4. Materials and Methods
4.1. Bacterial Strains
Three hundred non-duplicated isolates of aerobic and facultative anaerobic Gram-negative rods were collected over a 12-month-period (January to December 2021) from Queen Mary Hospital in Hong Kong for determination of antimicrobial susceptibility against seven antibiotics. Additionally, 32 ESBL-producing isolates and 101 CPE collected between January 2014 and March 2023 from Queen Mary Hospital were retrieved for further analysis on their susceptibilities against ceftazidime-avibactam and ceftolozane-tazobactam. The isolates were derived from five different sites of patients clinically, including urine, respiratory, blood, stool and miscellaneous samples (Supplementary Tables S1 and S2). Species identification of all isolates was confirmed by matrix-assisted laser desorption ionization-time of flight (MALDI-TOF) mass spectrometry (Bruker Daltonik, Bremen, Germany). Detection of ESBL and carbapenemase production was performed as described below. Isolates tested positive for ESBL and CPE production were defined as MDR strains. All isolates were stored at −80 °C until use. Ethics approval for this study was provided by the Institutional Review Board of The University of Hong Kong/Hospital Authority.
4.2. Detection of ESBL Production
The inhibition zone enhancement test was performed by applying antibiotic disks of cefotaxime (CTX-30 µg) and ceftazidime (CAZ-30 µg) alone and in combination with clavulanic acid (CTX-CLA 30/10 µg or CAZ-CLA 30/10 µg) to a 0.5 McFarland standard suspension of overnight culture on Mueller-Hinton II agar (Becton Dickinson, St.

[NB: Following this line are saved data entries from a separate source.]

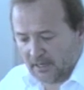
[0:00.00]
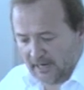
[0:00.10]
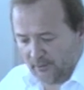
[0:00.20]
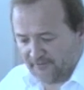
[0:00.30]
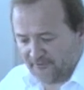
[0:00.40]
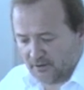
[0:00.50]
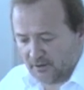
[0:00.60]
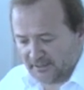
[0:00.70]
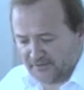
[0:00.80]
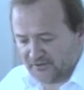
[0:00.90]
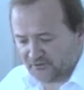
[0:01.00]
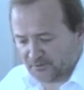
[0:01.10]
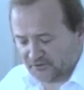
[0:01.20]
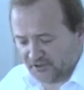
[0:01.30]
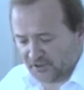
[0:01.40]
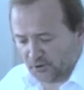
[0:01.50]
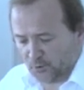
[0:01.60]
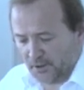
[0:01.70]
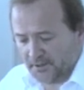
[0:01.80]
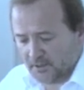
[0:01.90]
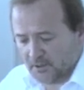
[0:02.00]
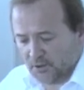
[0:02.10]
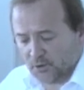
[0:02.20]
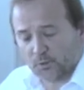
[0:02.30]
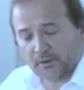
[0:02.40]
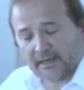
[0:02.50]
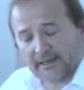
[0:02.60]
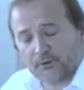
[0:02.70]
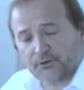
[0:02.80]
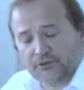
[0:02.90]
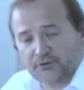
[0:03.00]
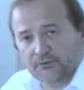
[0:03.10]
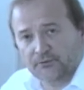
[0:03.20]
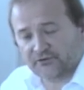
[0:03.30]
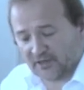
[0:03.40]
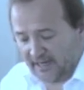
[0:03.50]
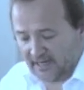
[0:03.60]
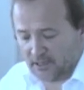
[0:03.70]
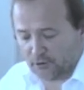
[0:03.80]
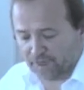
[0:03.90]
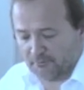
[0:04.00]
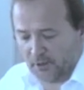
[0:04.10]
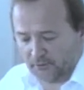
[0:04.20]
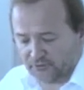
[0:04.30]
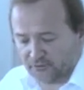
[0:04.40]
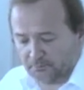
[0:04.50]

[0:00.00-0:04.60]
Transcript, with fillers: However, in this particular one, we cannot use a, a remote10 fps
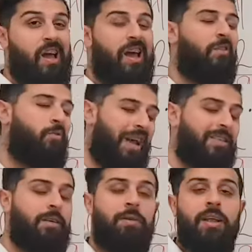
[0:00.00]
If we
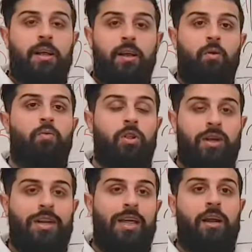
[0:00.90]
estimate it, we're
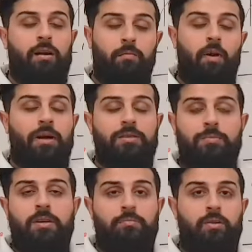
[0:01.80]
looking at an approximate
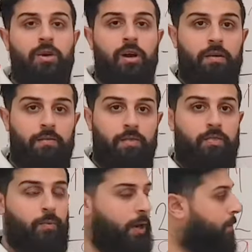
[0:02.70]
number of
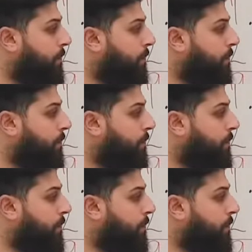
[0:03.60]
3.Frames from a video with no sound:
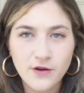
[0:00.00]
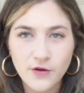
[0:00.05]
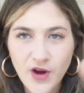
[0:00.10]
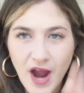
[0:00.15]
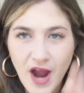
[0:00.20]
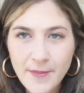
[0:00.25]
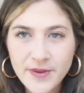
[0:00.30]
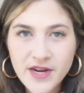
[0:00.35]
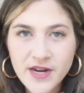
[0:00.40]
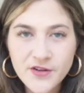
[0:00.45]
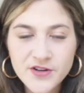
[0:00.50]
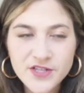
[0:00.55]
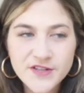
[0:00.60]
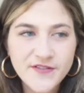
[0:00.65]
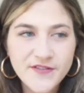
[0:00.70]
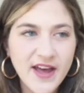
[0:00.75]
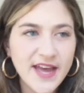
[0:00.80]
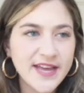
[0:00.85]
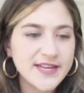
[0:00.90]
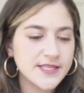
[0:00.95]
Go grab another
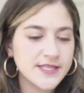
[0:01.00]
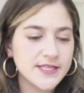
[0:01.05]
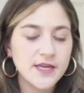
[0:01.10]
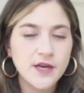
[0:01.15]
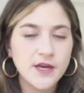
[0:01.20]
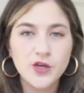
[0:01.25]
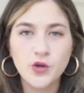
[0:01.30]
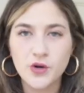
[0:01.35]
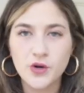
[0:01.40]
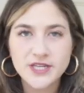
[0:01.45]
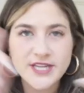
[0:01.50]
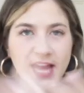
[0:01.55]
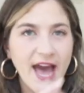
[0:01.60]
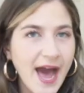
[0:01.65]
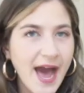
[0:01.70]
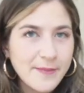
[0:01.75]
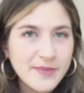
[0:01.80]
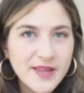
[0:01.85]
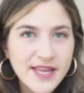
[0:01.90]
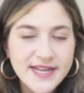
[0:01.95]
device, your
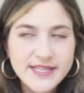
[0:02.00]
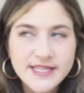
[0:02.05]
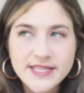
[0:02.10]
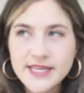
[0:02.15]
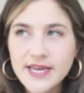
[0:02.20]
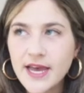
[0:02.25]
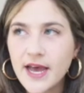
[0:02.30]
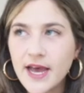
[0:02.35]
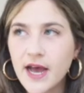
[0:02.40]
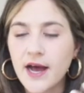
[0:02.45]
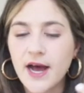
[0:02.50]
tablet.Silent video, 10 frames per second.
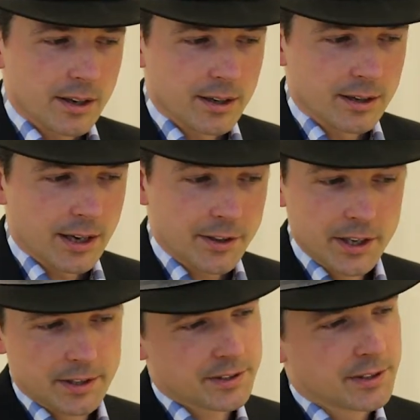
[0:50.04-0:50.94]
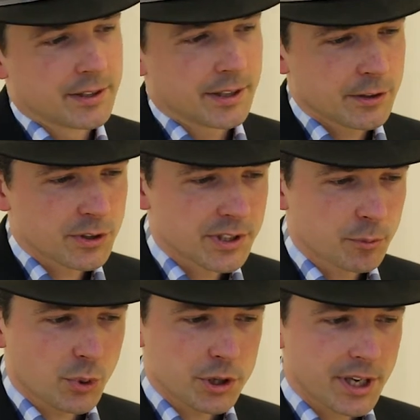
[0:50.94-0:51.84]
I think it is an
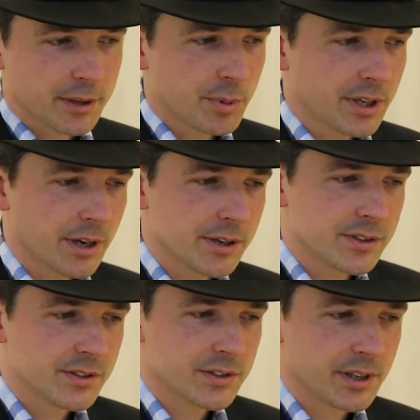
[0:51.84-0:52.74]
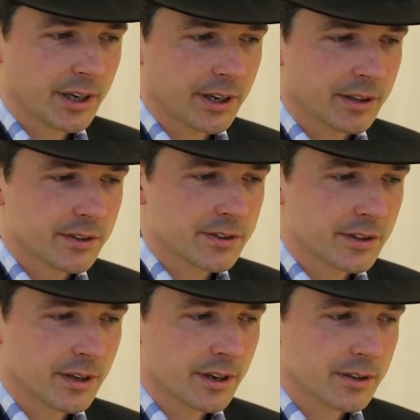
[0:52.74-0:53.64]
interesting project because it
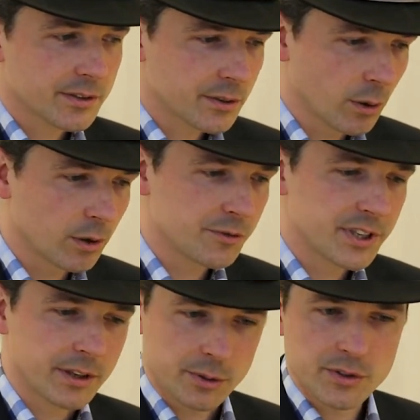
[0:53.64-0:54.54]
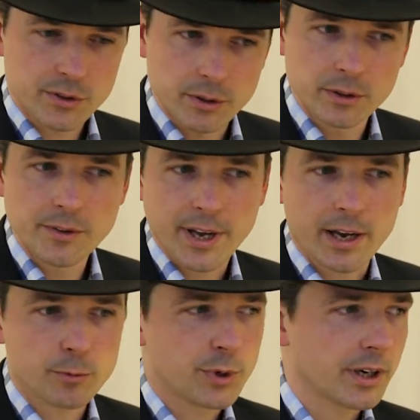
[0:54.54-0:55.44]
solves a concern
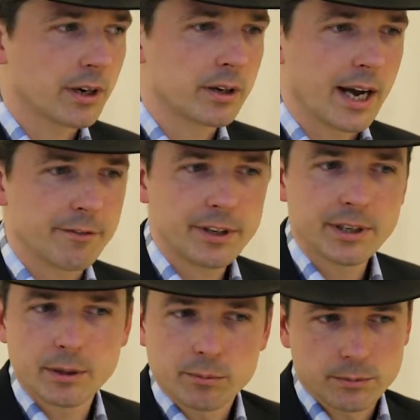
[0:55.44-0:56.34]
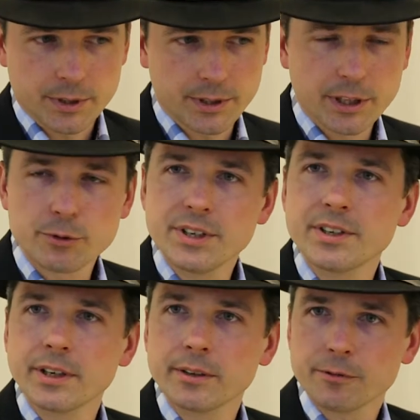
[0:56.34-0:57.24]
that we are having in an
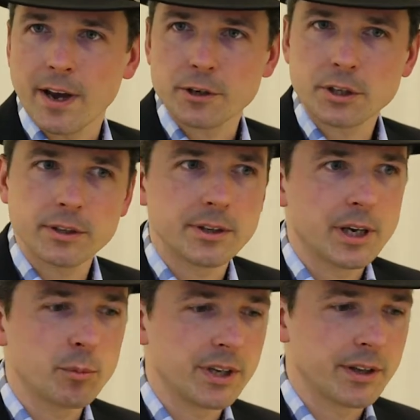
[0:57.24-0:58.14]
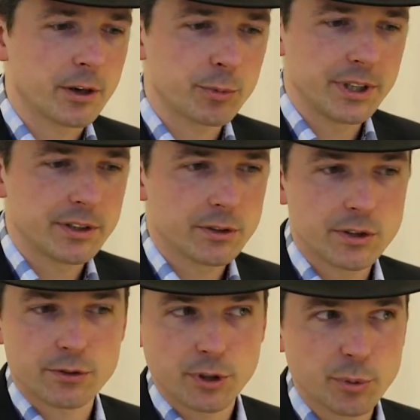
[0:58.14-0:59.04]
increasing fashion, namely that we need to
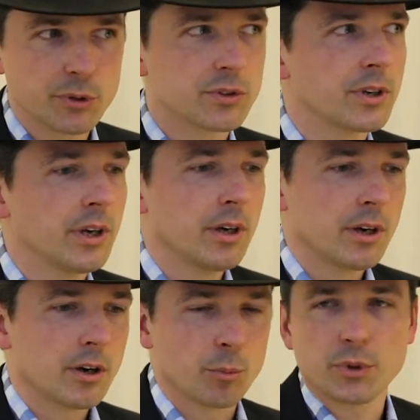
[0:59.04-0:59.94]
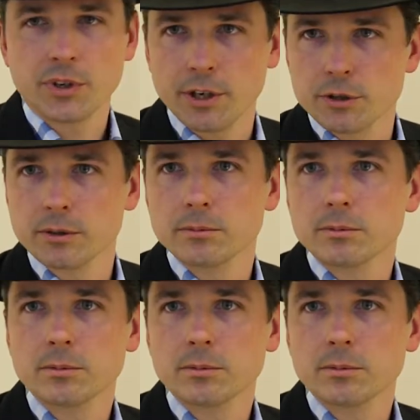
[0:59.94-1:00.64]
distribute computation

Louis, MO, USA), following standard phenotypic methods performed by the clinical microbiology laboratory [33]. The plates were then incubated at 37 °C for 18 h, and the diameter of inhibition zone around each disk was measured according to CLSI guidelines. A positive ESBL phenotype was confirmed when a ≥5 mm enhancement of the zone of inhibition was observed in CTX-CLA or CAZ-CLA compared with the diameter of the zone of inhibition of the respective antimicrobial disk alone. K. pneumoniae ATCC 700603 and E. coli ATCC 25922 were used as positive and negative controls, respectively.

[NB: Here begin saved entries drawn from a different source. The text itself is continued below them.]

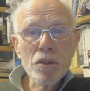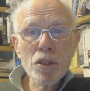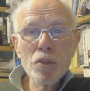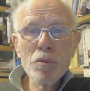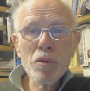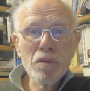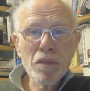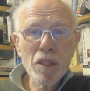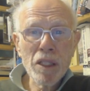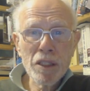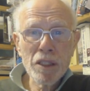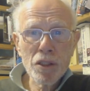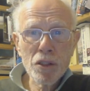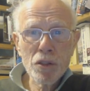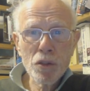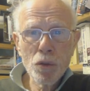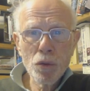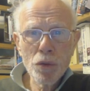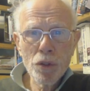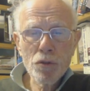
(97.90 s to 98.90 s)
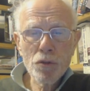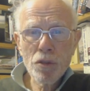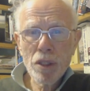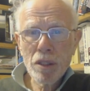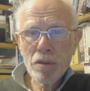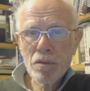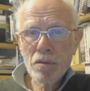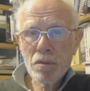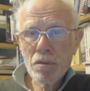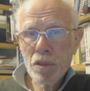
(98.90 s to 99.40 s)
supervises all the
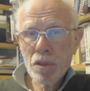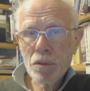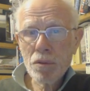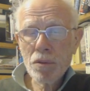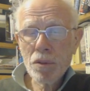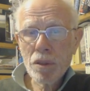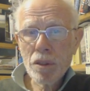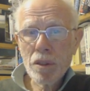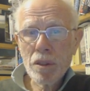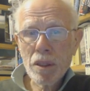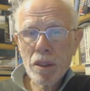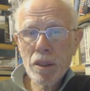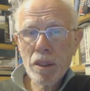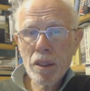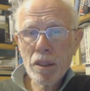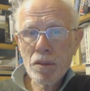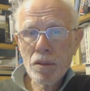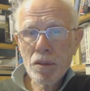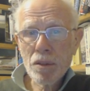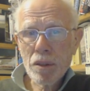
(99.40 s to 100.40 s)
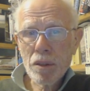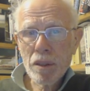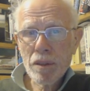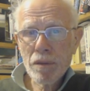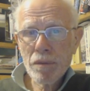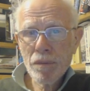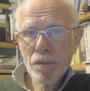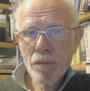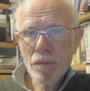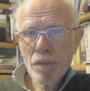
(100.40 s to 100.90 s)
trunk routes in the country.
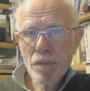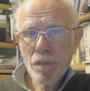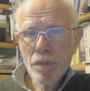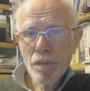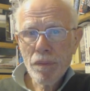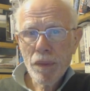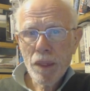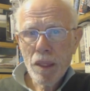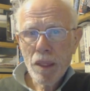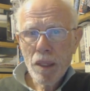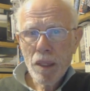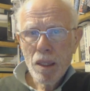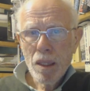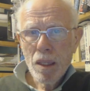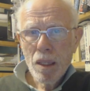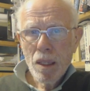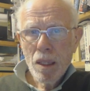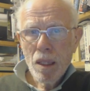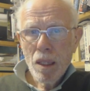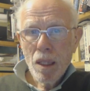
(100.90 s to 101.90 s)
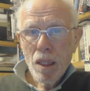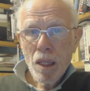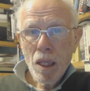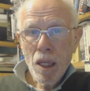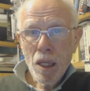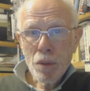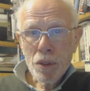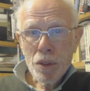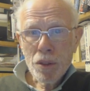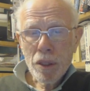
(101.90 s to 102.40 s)

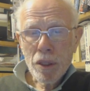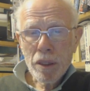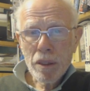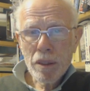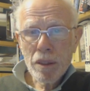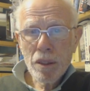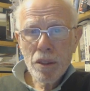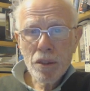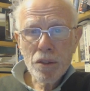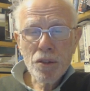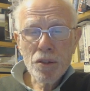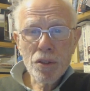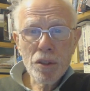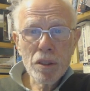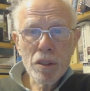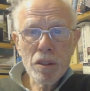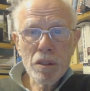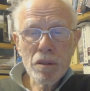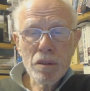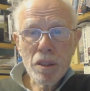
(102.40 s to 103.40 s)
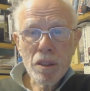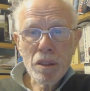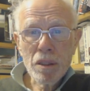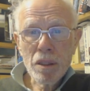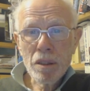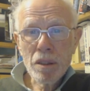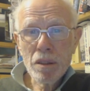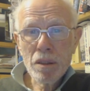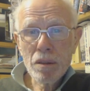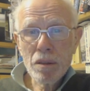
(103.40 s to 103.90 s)
Highways England considered
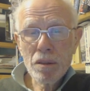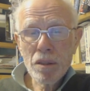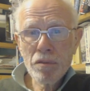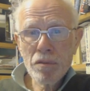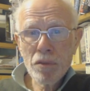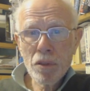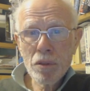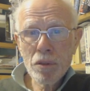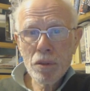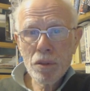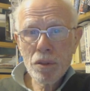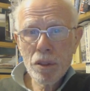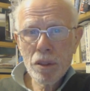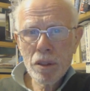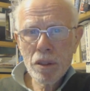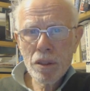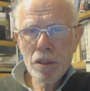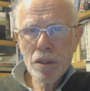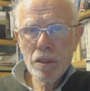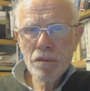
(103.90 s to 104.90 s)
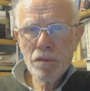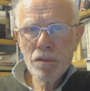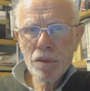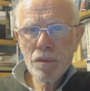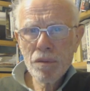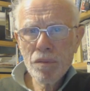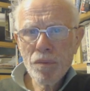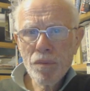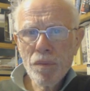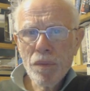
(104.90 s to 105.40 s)
several
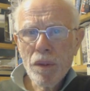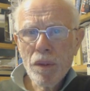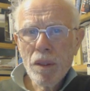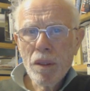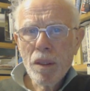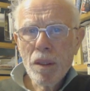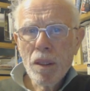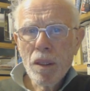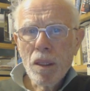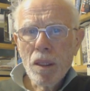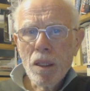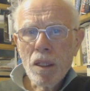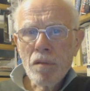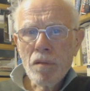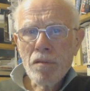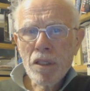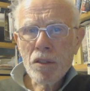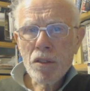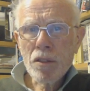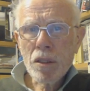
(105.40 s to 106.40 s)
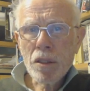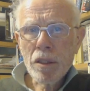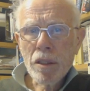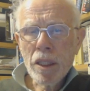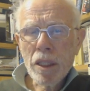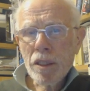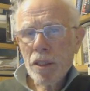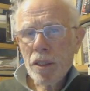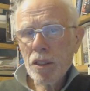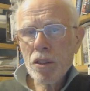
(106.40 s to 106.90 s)
alternatives, and eventually
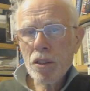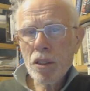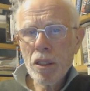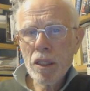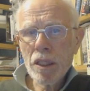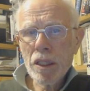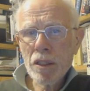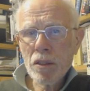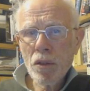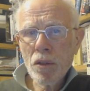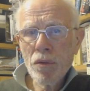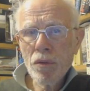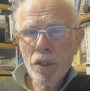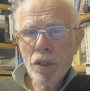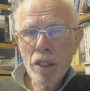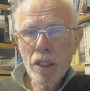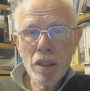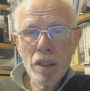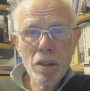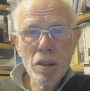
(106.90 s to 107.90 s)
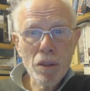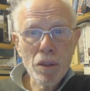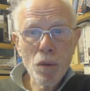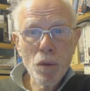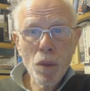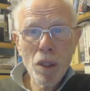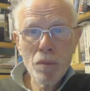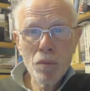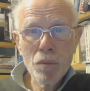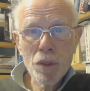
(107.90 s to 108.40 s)
they decided on
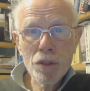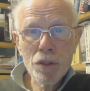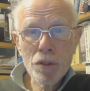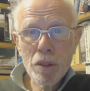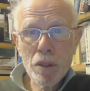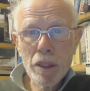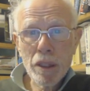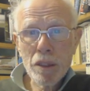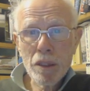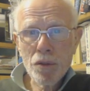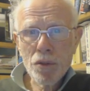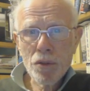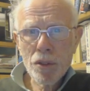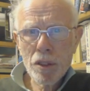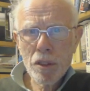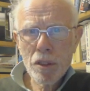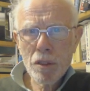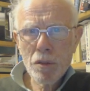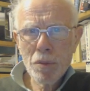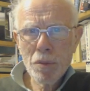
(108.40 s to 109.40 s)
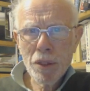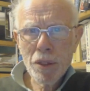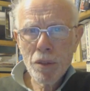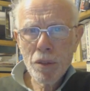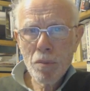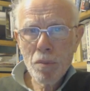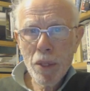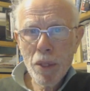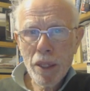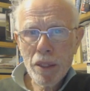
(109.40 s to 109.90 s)
the one which they considered to be
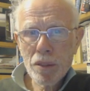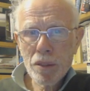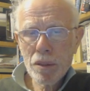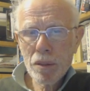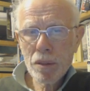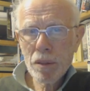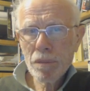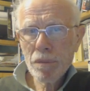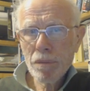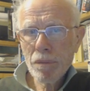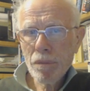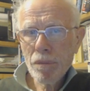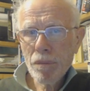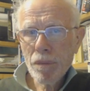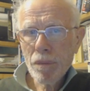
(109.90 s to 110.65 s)
the best.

4.3. Detection of Carbapenemase Production
Similar to the method used for detecting ESBL production, the disk diffusion method was used to determine the susceptibility of the isolates to meropenem (Thermo Fisher Scientific, Waltham, MA, USA). The results were interpreted according to CLSI guidelines [17]. For isolates that displayed resistance to meropenem, they were subjected to the CARBA5-LFA (NB Biotech, Guipry, France) to detect and differentiate the five most prevalent carbapenemases families (NDM, IMP, VIM, OXA-48 and KPC) as per the manufacturer’s instructions.
4.4. Determination of Antimicrobial Susceptibility by Broth Microdilution Method
Antimicrobial susceptibilities of the 300 non-duplicated isolates of aerobic and facultative anaerobic Gram-negative rods against ceftazidime-avibactam, piperacillin-tazobactam, ceftazidime, meropenem, cefepime and colistin were determined by the broth microdilution method according to the CLSI guidelines [17,33]. All antimicrobial agents were purchased from Sigma-Aldrich (St. Louis, MO, USA). Stock solutions of each antimicrobial agent were prepared according to the manufacturer’s instructions. Prepared stock solutions were aliquoted and stored at −80 °C until use. Antibiotic stock solutions were diluted at a series of two-fold dilutions using cation-adjusted Mueller Hinton broth (CAMHB) and dispensed into conical-bottomed wells of tissue culture-treated 96-well microdilution plates (Eppendorf, Leipzig, Germany). Prepared microdilution plates were sealed and stored at −80 °C until use [34,35]. Isolate strains were grown on Mueller Hinton agar at 37 °C for 18–24 h and a standardized inoculum was prepared using direct colony suspension by making a saline suspension with a turbidity equivalent to 0.5 McFarland standard. The inoculum suspension was then diluted in CAMHB (to yield approximately 5 × 105 CFU/mL per well after inoculation) and added to each well of the prepared antimicrobial agent-containing microdilution plate. Microdilution plates were incubated at 35 ± 2 °C for 20 to 24 h in an ambient air incubator before the reading of MIC results. The strains E. coli ATCC 35218 and P. aeruginosa ATCC 27853 were used as quality control strains. The MIC was defined as the lowest concentration of antimicrobial agent that completely inhibits growth of the organism in the microdilution wells as detected by the unaided eye. The interpretation of results was determined according to the CLSI guidelines [17].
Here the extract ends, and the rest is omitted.